**TASK DIRECTIONS:** Print the data that follows word for word, leaving out any picture.

(Items from a data source)
□ □ □

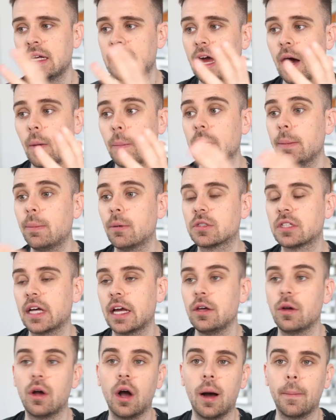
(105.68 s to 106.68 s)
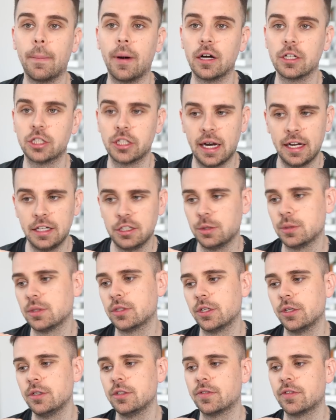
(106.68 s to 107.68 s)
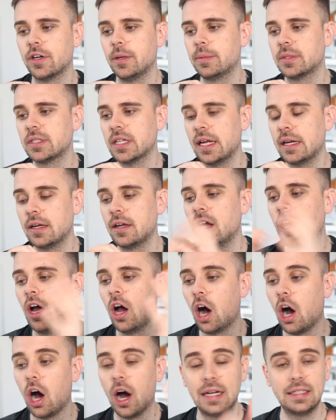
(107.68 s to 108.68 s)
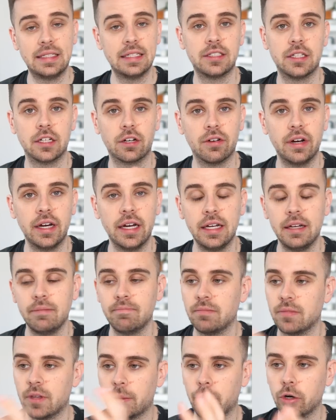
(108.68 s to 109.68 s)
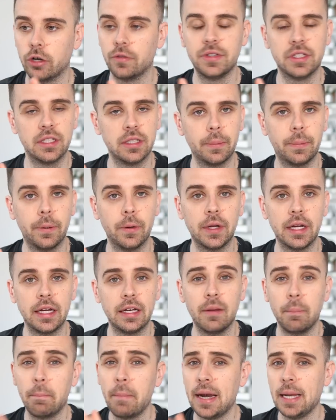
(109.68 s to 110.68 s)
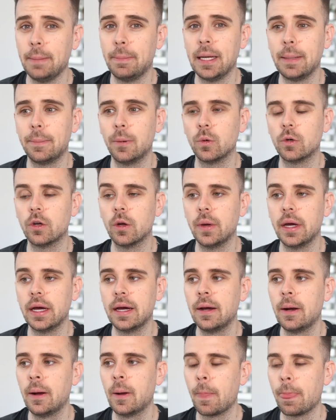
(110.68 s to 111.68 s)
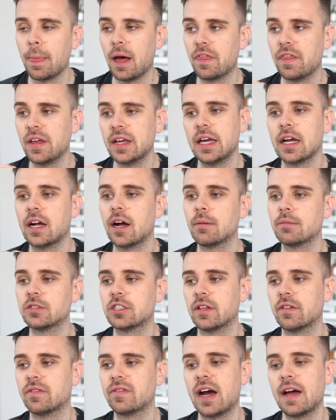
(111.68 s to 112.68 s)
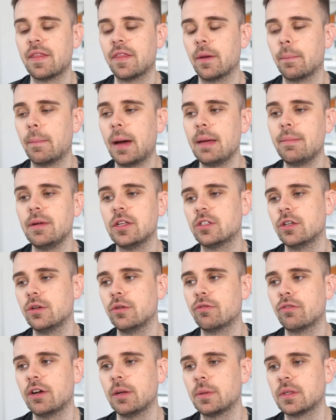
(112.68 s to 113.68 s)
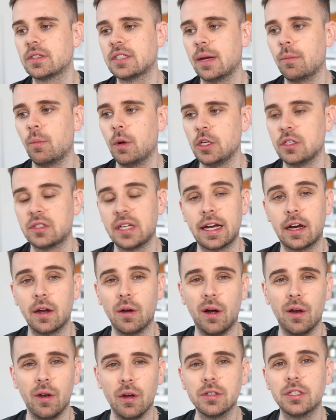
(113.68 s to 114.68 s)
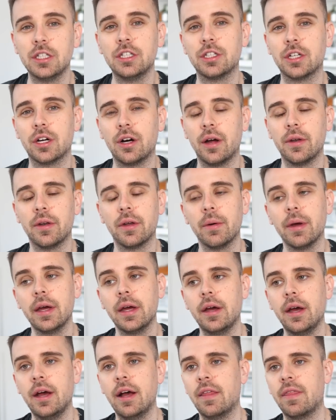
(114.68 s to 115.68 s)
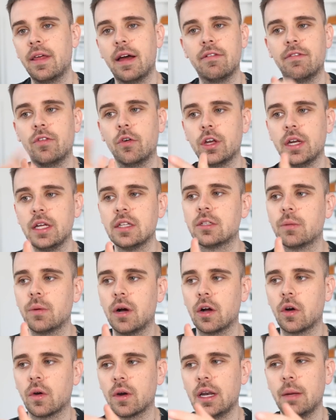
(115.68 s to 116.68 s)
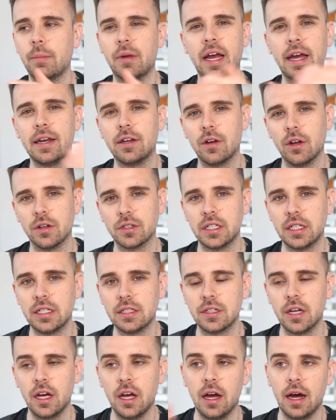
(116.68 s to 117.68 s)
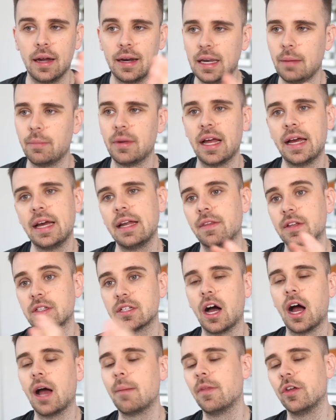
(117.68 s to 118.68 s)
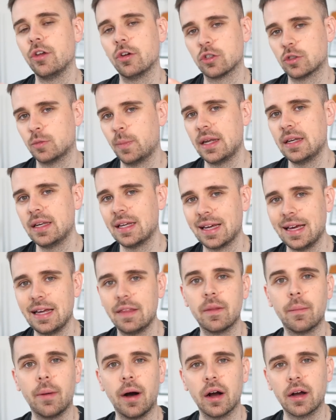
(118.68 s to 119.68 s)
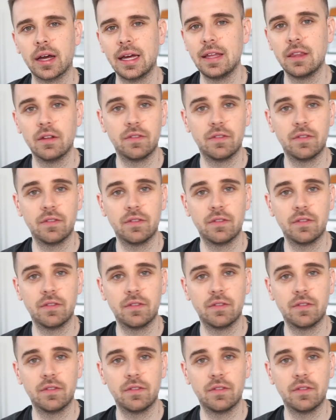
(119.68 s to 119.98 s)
Now, people say you can't pass challenges with 2 to 3%. I disagree. The proof is in the pudding. Many people do it. I think it comes to the fact that maybe 2-3% when you take a lot of losses, you can't do it. Therefore, you need to work on eliminating your losses and eliminating the time that you're spending in the market in the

□ □ □

**OUTPUT:**
(105.68 s to 106.68 s)
(106.68 s to 107.68 s)
(107.68 s to 108.68 s)
(108.68 s to 109.68 s)
(109.68 s to 110.68 s)
(110.68 s to 111.68 s)
(111.68 s to 112.68 s)
(112.68 s to 113.68 s)
(113.68 s to 114.68 s)
(114.68 s to 115.68 s)
(115.68 s to 116.68 s)
(116.68 s to 117.68 s)
(117.68 s to 118.68 s)
(118.68 s to 119.68 s)
(119.68 s to 119.98 s)
Now, people say you can't pass challenges with 2 to 3%. I disagree. The proof is in the pudding. Many people do it. I think it comes to the fact that maybe 2-3% when you take a lot of losses, you can't do it. Therefore, you need to work on eliminating your losses and eliminating the time that you're spending in the market in the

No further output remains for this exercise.